# Task objective
The answer is the exact run of lines in the listing below from the line containing "[8:49.19-8:50.19]" up to and including the line containing "[0:00.00-0:01.00]", with pictures removed.

# Information given
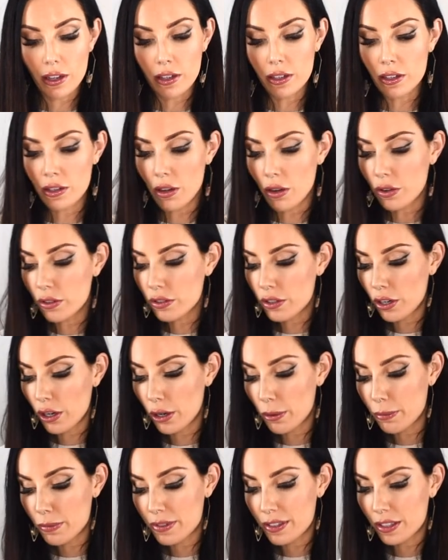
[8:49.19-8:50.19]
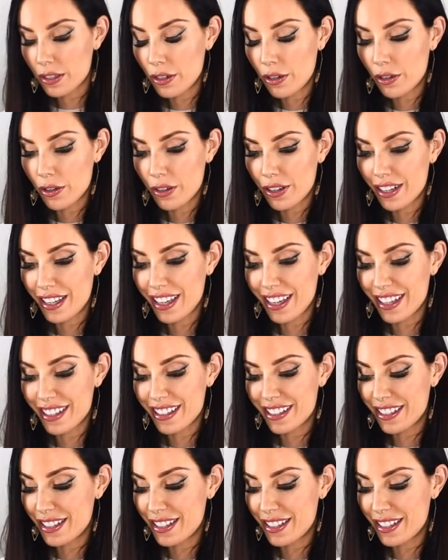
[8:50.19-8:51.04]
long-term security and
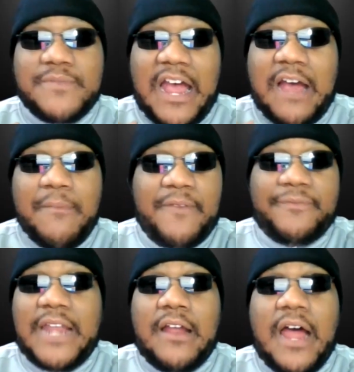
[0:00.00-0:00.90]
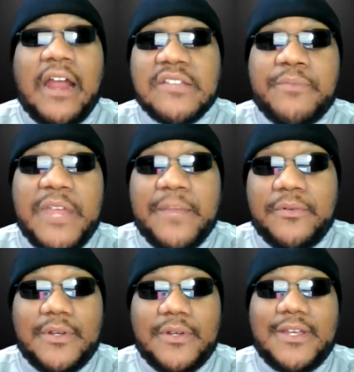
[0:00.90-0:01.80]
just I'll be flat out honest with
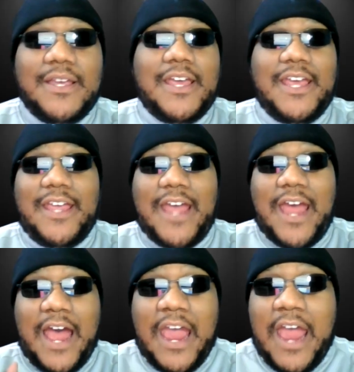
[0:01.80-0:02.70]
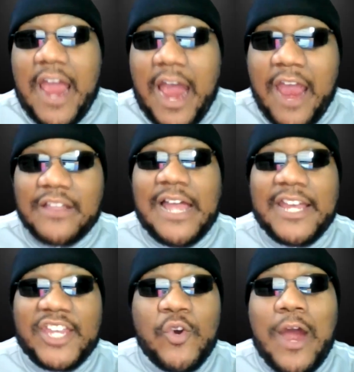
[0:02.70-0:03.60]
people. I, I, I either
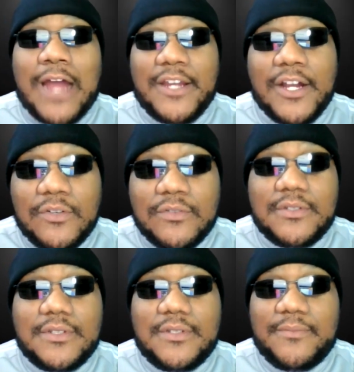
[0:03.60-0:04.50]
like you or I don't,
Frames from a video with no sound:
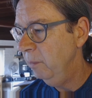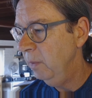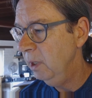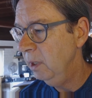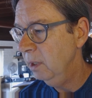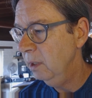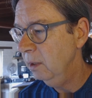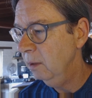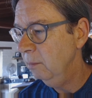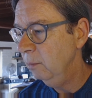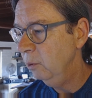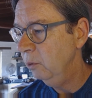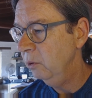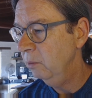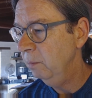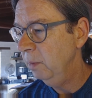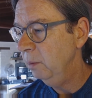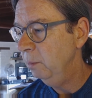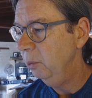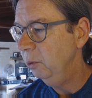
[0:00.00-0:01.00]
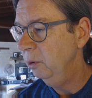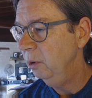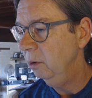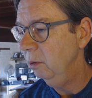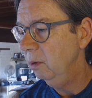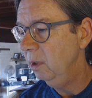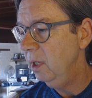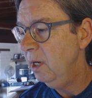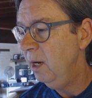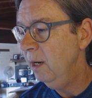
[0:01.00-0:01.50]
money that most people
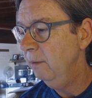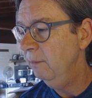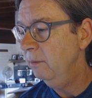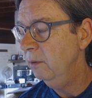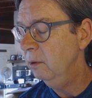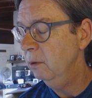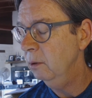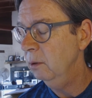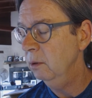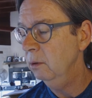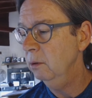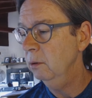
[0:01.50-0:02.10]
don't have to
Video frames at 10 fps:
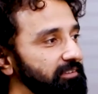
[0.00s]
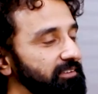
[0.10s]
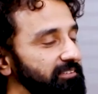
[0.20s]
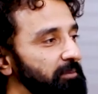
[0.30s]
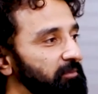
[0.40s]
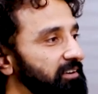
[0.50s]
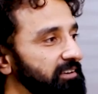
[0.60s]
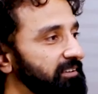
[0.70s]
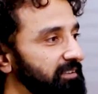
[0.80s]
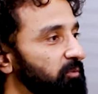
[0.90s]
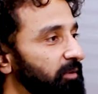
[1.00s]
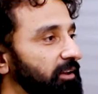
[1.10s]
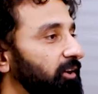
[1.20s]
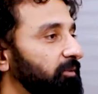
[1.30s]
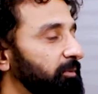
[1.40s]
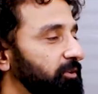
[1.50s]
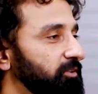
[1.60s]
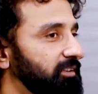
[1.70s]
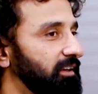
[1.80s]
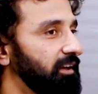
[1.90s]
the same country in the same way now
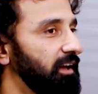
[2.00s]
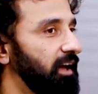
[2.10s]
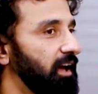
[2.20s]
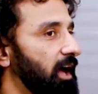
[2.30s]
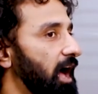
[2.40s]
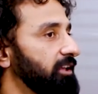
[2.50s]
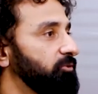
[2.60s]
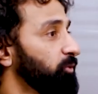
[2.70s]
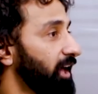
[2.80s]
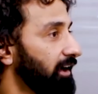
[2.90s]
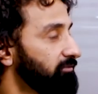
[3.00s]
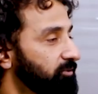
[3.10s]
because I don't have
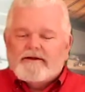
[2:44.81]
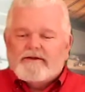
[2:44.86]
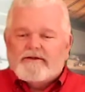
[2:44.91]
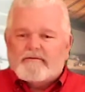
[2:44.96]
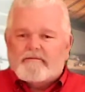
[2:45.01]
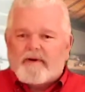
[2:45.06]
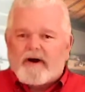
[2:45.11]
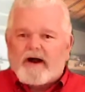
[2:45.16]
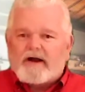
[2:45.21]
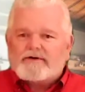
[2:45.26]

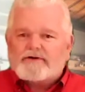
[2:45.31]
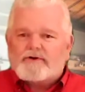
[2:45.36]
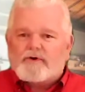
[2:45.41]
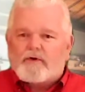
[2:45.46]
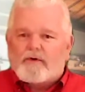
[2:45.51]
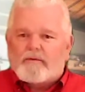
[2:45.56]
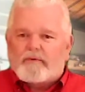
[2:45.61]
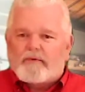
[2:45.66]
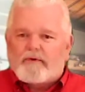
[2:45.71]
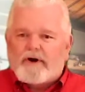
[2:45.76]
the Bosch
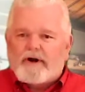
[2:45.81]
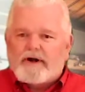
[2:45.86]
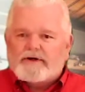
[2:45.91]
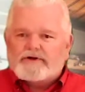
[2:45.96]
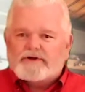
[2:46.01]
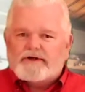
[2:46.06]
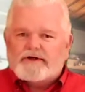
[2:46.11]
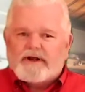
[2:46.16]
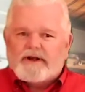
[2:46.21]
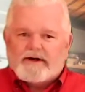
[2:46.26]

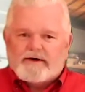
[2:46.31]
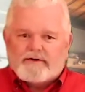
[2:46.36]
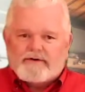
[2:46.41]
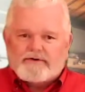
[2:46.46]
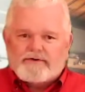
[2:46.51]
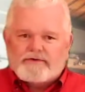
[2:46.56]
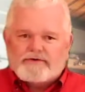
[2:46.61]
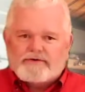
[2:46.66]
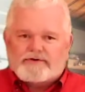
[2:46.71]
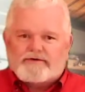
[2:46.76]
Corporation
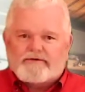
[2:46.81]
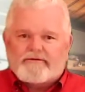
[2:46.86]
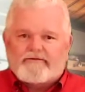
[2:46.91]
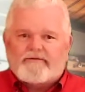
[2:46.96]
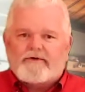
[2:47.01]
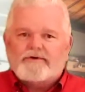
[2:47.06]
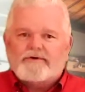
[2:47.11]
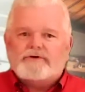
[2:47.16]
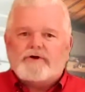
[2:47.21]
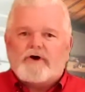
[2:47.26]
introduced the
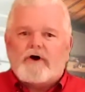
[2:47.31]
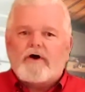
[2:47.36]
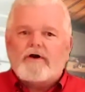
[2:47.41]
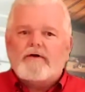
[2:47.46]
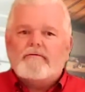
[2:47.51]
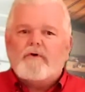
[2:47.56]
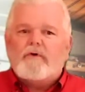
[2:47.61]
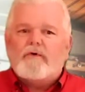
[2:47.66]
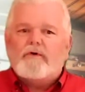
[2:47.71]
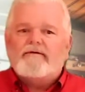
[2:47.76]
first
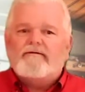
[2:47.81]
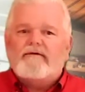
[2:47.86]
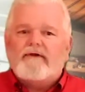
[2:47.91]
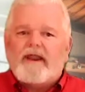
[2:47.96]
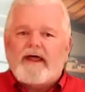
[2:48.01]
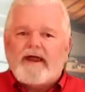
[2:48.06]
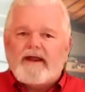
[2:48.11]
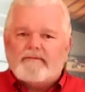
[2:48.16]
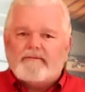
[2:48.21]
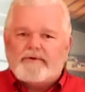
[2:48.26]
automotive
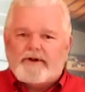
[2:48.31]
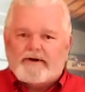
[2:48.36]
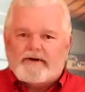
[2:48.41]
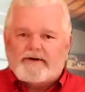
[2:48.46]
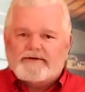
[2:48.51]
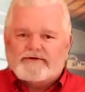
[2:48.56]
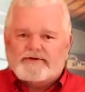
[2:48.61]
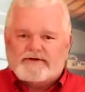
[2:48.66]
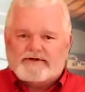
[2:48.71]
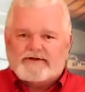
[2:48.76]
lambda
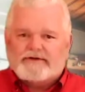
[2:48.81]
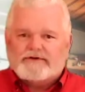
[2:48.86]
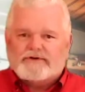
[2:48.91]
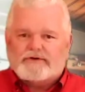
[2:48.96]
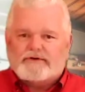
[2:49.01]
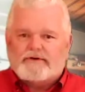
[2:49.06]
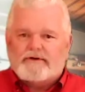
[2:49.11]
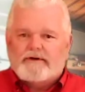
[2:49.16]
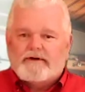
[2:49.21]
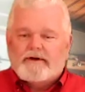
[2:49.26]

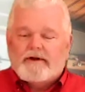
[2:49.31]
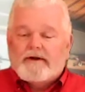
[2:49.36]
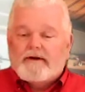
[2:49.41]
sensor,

---

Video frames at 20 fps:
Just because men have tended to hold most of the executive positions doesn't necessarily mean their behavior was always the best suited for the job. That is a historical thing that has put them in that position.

# Solution
[8:49.19-8:50.19]
[8:50.19-8:51.04]
long-term security and
[0:00.00-0:00.90]
[0:00.90-0:01.80]
just I'll be flat out honest with
[0:01.80-0:02.70]
[0:02.70-0:03.60]
people. I, I, I either
[0:03.60-0:04.50]
like you or I don't,
Frames from a video with no sound:
[0:00.00-0:01.00]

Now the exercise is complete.